More about HKUST
Application-Aware Communication Optimization for Distributed Systems
The Hong Kong University of Science and Technology
Department of Computer Science and Engineering
PhD Thesis Defence
Title: "Application-Aware Communication Optimization for Distributed Systems"
By
Mr. Xudong LIAO
Abstract:
As modern datacenters scale to support increasingly complex and
data-intensive applications, overall system efficiency remains a persistent
optimization goal across the computing stack. While decades of research have
pushed the boundaries of computation, communication continues to be treated
largely as an infrastructure-level concern, abstracted away from application
semantics. This paradigm, however, falls short in contemporary systems where
communication patterns are tightly coupled with workload behaviors and
runtime dynamics, ultimately limiting the ability to optimize system
performance in a holistic and principled manner.
This dissertation advocates for a shift toward application-aware
communication optimization—a design paradigm that leverages application
characteristics to guide communication scheduling, resource allocation, and
interconnect configuration. By embracing this principle, we show that
distributed systems can achieve significantly improved performance,
scalability, and responsiveness across a broad range of scenarios.
We begin with Pallas, a rack-scale CPU scheduling system targeting
microsecond-level services. Pallas introduces an in-network workload shaping
mechanism that partitions mixed workloads into homogeneous shards at the
top-of-rack switch. This design enables simple yet near-optimal scheduling
within each server and reduces tail latency under dynamic load patterns.
Pallas demonstrates that proactive, application-aware scheduling at the
network level can effectively improve datacenter responsiveness.
Second, we present Herald, a neural recommendation training system for deep
learning recommendation models. Herald leverages the sparse and predictable
access patterns of embedding layers to perform location-aware input
assignment and dynamic communication plan generation. As a result, it
significantly reduces redundant data transfers and accelerates training.
Herald exemplifies how application semantics at the model layer can inform
efficient communication scheduling in machine learning (ML) training
pipelines.
Third, we propose MixNet, a runtime reconfigurable optical-electrical
interconnect architecture designed for large-scale Mixture-of-Experts (MoE)
training. MixNet regionally adapts its physical topology to match evolving
communication patterns across training iterations. By fusing the flexibility
of optical switching with the reach of electrical fabrics, MixNet approaches
the performance of ideal topologies while maintaining practical
cost-efficiency and scalability.
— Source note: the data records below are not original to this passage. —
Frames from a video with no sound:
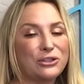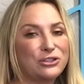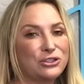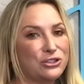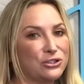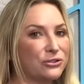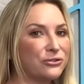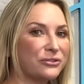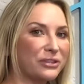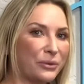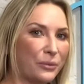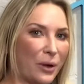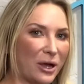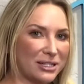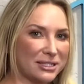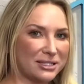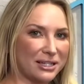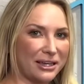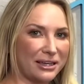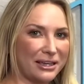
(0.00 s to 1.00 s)
Juvly
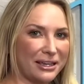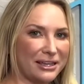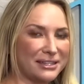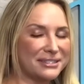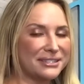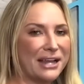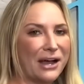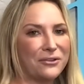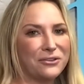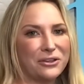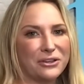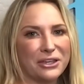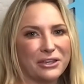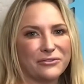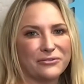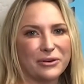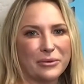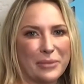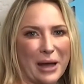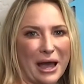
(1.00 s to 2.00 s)
Wausau is now looking
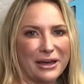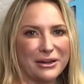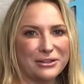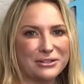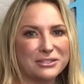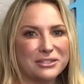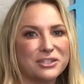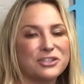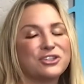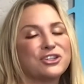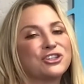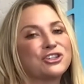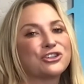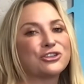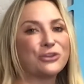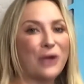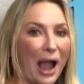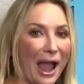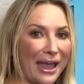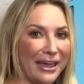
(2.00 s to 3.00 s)
for models to
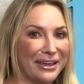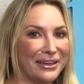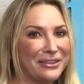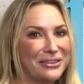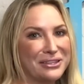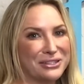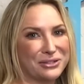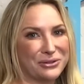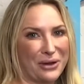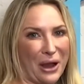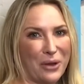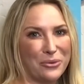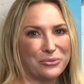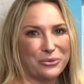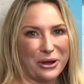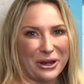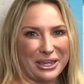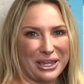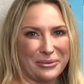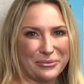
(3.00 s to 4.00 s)
try this
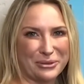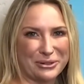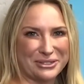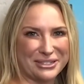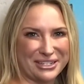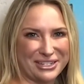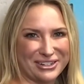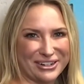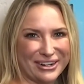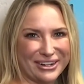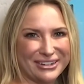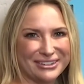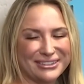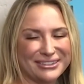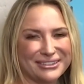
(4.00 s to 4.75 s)
groundbreaking procedure.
MixNet demonstrates that fine-grained,
application-aware topology reconfiguration can unlock new trade-offs in
distributed ML interconnect design.
Date: Thursday, 25 September 2025
Time: 4:00pm - 6:00pm
Venue: Room 2408
Lifts 17-18
Chairman: Prof. Weiping LI (MATH)
Committee Members: Prof. Kai CHEN (Supervisor)
Prof. Song GUO
Dr. Binhang YUAN
Prof. Wei ZHANG (ECE)
Dr. Hong XU (CUHK)